THE owners of a family-run farm are urging people to stop dumping urban foxes in South Marston after savage attacks on their animals.

An increasing number of urban foxes are turning up at Roves Farm, in Sevenhampton, and the owners believe it is because the foxes are being taken to Nightingale Wood.

The popular family attraction lost all eight of its three-month-old guinea fowl to a pair of urban foxes last week.

Pippa Burr, animal manager, said: “Foxes that have lived in urban areas lack natural survival skills, and find it impossible to hunt wildlife. This, coupled with having no fear of humans, means that urban foxes are preying on farm animals day and night.

“Farm animals are in a pen and they are tamer so they are an easy target.

“We have a two-day-old pygmy goat kid, which we fear could be the foxes’ next victim.

“Although extensive measures have been taken to reduce the risk, the three other nannies are due to kid at any time; staff are keeping their fingers crossed that they get to the newborn kids before the foxes.”

On Thursday, a fox was found attacking one of the pet turkeys in the poultry pen, in the middle of the day.
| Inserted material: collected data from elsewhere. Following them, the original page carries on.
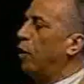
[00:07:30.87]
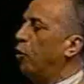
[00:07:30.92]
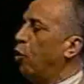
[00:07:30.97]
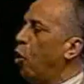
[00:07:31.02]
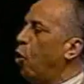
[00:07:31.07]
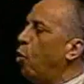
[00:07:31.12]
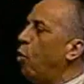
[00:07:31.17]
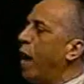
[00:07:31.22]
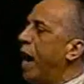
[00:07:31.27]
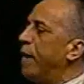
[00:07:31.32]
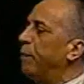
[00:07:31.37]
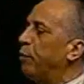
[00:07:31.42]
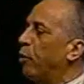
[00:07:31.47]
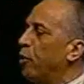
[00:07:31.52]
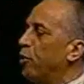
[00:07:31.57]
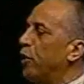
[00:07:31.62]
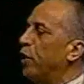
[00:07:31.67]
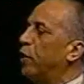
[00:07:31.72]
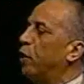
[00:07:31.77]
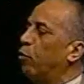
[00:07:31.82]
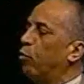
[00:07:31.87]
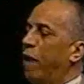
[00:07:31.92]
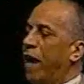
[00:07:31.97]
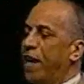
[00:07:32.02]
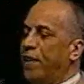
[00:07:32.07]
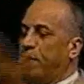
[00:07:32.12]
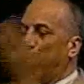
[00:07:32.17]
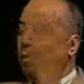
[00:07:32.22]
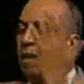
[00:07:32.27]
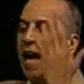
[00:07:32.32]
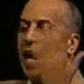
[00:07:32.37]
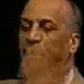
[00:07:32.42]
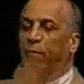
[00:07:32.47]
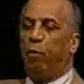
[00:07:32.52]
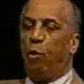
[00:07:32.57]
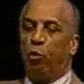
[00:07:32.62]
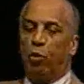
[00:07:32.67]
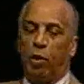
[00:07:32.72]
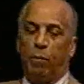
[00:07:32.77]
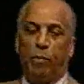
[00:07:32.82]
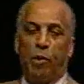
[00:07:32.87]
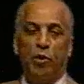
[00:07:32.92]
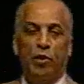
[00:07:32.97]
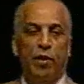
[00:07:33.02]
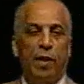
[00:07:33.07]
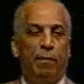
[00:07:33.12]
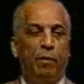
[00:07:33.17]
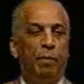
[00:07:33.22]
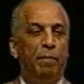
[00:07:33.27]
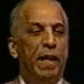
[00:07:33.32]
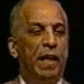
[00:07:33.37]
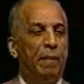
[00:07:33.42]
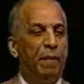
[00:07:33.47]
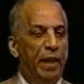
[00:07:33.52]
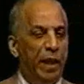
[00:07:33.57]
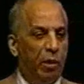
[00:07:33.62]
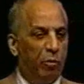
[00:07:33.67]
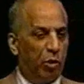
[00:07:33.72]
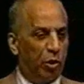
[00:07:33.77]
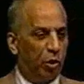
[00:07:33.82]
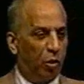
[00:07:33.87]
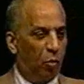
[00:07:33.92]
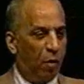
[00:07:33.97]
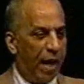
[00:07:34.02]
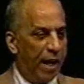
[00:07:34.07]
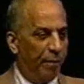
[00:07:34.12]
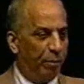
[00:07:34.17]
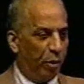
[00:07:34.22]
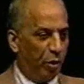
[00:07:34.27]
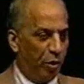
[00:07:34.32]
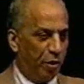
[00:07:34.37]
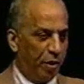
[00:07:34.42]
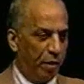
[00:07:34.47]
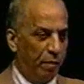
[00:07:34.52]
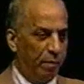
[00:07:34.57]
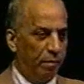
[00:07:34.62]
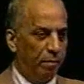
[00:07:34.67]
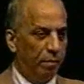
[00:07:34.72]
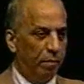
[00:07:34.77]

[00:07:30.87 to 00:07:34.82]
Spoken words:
no white person could raise a black person up to make him equal to a white person.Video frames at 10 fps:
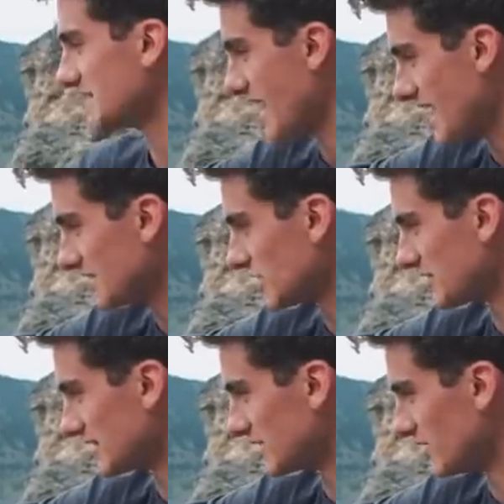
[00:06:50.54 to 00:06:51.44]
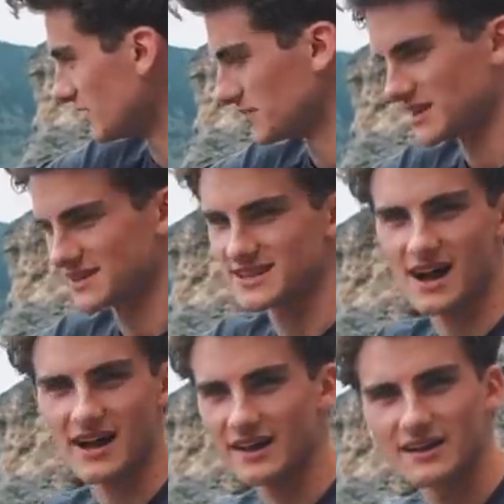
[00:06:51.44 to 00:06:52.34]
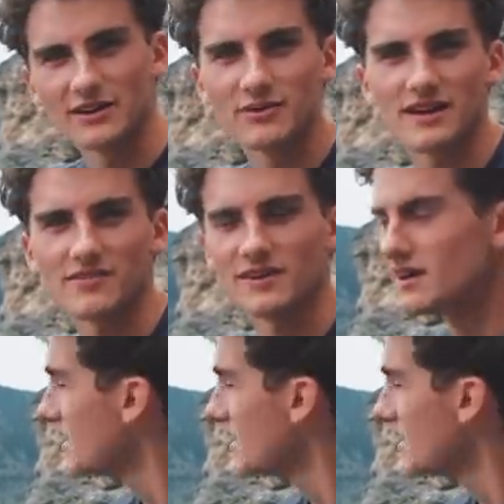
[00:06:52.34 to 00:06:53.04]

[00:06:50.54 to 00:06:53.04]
hand on the little tie or whatever.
The bird was rescued by a member of staff just in time.

During 2012 Pippa lost 10 per cent of her newborn lambs to foxes, and as lambing approaches she is worried that this may significantly increase if people continue to leave the creatures in the wood.

“This has got to stop. The urban foxes that we have seen are all in very poor condition, suffering from mange and malnourishment due to their inability to hunt.

“They don’t have a natural hunting instinct,” she said.

“By dumping foxes in the countryside, individuals are reducing the foxes’ survival rate but also putting many farm animals at risk.”

Pippa said they know they are urban foxes because wild foxes run away when they see humans, whereas urban foxes are not scared of people.

Roves Farm is a 166 hectare working, mixed, open farm.

Roves Farm Visitor Centre is open every day from 10am until 4.30pm.